BEGINILAH kalau bekerja di koran yang tak kenal tanggal merah, kecuali Idul Fitri. Libur pun tetap terbit, nonstop, tak terkecuali saat Idul Adha, seperti saat ini. Rabu (19/12) adalah malam takbiran. Besok pagi, salat Id. Lalu potong kurban. Tapi sampai jam 23.30 ini, saat mesjid di belakang kantor riuh dengan suara takbir, saya masih berkutat mengoreksi halaman terakhir, halaman 1.
Koran Tribun memang menerapkan sistem terbit nonstop sejak awal berdiri. Kalau di Bandung, boleh lah kita bangga sebagai pelopor koran nonstop. Karena kompetitor utama, Pikiran Rakyat, sampai sekarang tidak berniat nonstop.

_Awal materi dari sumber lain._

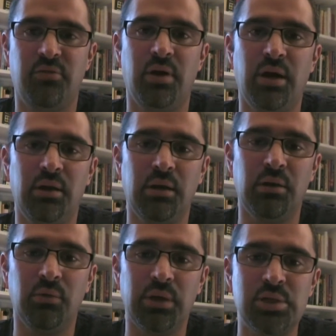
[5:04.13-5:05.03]
fine. I
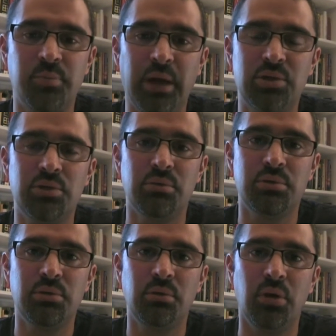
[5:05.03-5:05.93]
don't expect you
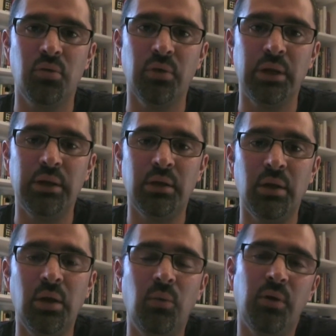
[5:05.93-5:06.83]
to agree
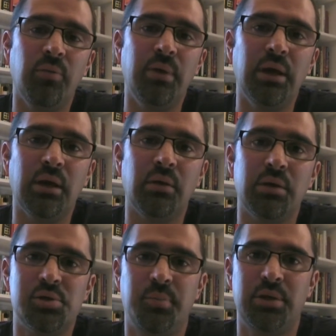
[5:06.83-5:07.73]
with me. I
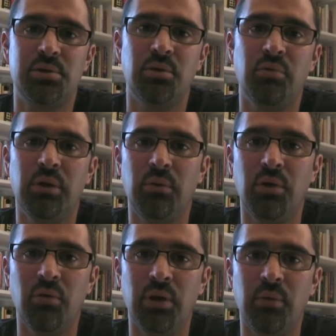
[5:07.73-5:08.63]
don't expect you to
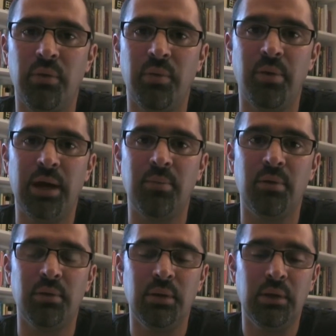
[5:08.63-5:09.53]
agree with the
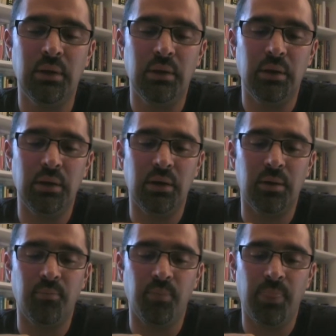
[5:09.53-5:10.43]
Bible.
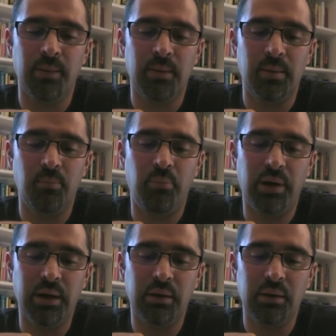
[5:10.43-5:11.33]

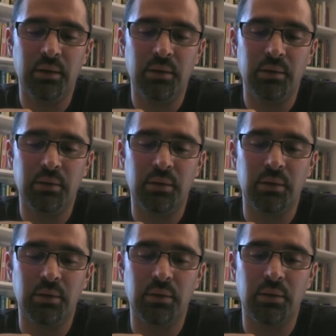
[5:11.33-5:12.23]
But
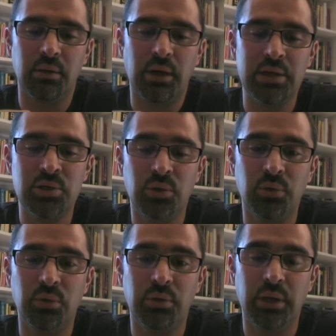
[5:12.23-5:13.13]
I
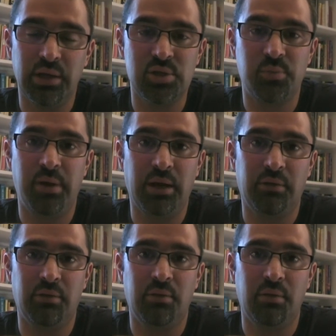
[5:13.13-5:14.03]
do
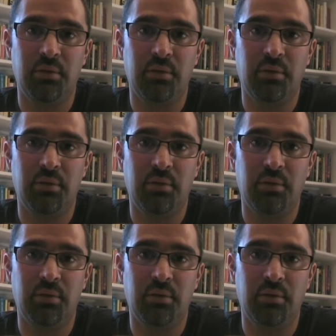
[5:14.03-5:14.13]
expect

Sebagai prajurit, saya siap saja, mau terbit kapan juga. Tapi kalau sampai Idul Fitri tetap terbit juga, nah itu baru KAMALINAAN...Teungteuingeun we, tetep terbit mah, saha nu rek maca koran wayah kitu..
Lepas tengah malam, baru koran kelar. Semua PDF sudah dikirim ke Percetakan Kompas di Rancaekek. Tinggal lelah saja yang tersisa. Bersiap pulang ke rumah. Melipat jas hujan yang masih lembab, bekas tadi sore kehujanan.
Tukang nasi goreng yang biasanya menarik minat, tak sekalipun dilirik. Karena hati sudah ingin segera tiba di rumah. Istirahat, selonjoran badan. Tapi jarak masih membentang, antara Bandung dengan Cimahi. Kurang lebih 15 km, hingga sampai rumah, di sudut Cimahi sana.
Suara takbir masih terus bergema. Sesekali saya pun turut mengumandangkan takbir, perlahan. Saya ingat, sejak jadi wartawan, tujuh tahun lalu, tak pernah sekalipun saya ikut takbiran di mesjid lagi. Seperti dulu, ketika masih berkumpul di Cibabat. Ketika masih semangat pulang ke Cimahi dari Jatinangor. Sesudah kerja, banyak yang berubah. Waktu, yang sebetulnya masih banyak luang, terasa serba tak cukup. Sampai takbiran pun hanya bisa di jalan, di rumah, di tempat salat.